▶ EXERCISE REQUIREMENTS:
The result should be an exact copy of only the lines from the one holding "[00:00:03.27]" through the last line of the data below, please, without pictures.
BEGIN
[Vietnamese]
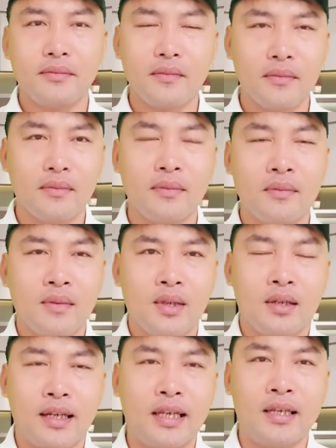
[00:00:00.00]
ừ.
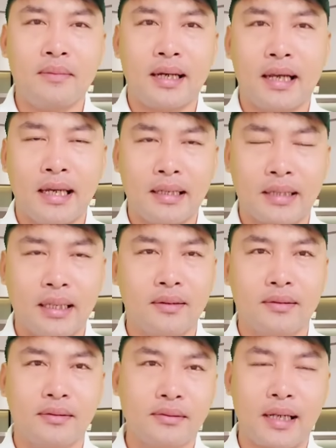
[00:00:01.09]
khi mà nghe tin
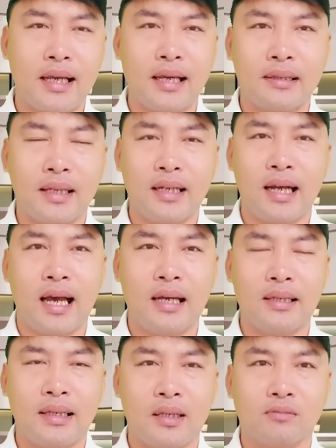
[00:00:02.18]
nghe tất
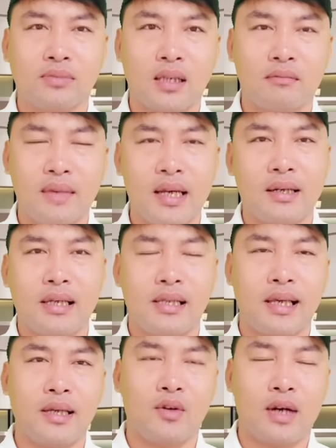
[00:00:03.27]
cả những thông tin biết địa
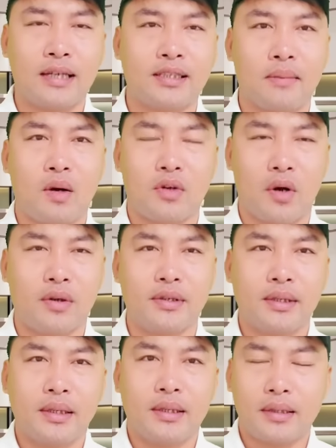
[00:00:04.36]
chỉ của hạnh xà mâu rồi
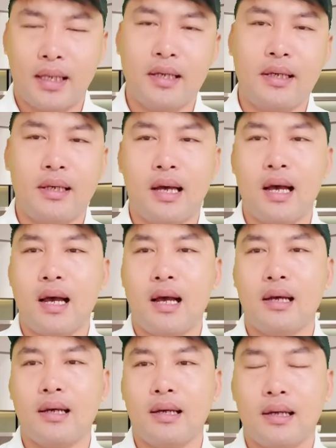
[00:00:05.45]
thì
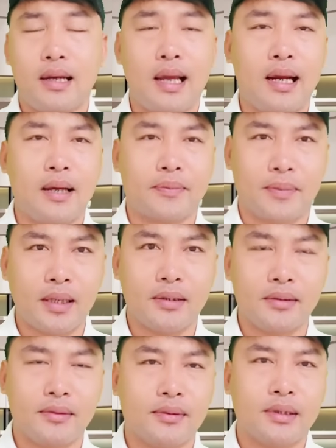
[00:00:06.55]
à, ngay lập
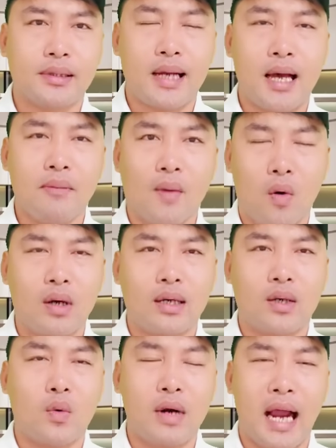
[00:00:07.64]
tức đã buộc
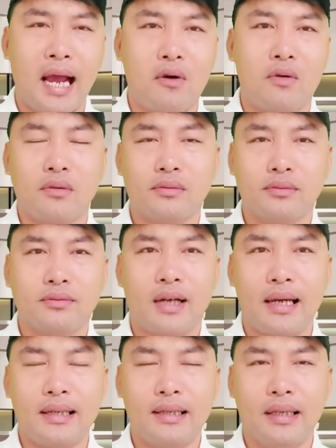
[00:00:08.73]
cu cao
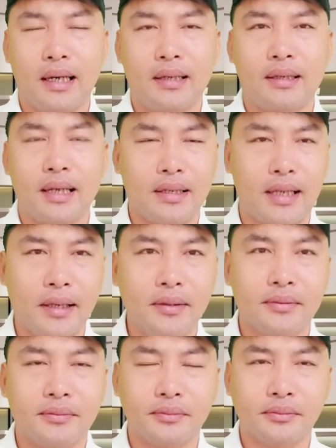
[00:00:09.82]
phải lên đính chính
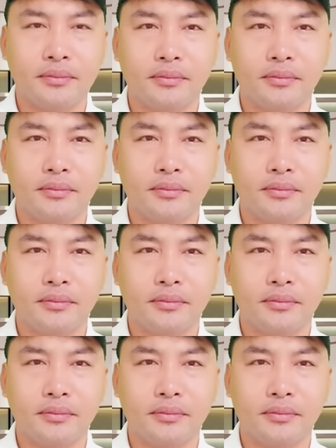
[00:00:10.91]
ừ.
END
▶ RESULT OF THIS TASK:
[00:00:03.27]
cả những thông tin biết địa
[00:00:04.36]
chỉ của hạnh xà mâu rồi
[00:00:05.45]
thì
[00:00:06.55]
à, ngay lập
[00:00:07.64]
tức đã buộc
[00:00:08.73]
cu cao
[00:00:09.82]
phải lên đính chính
[00:00:10.91]
ừ.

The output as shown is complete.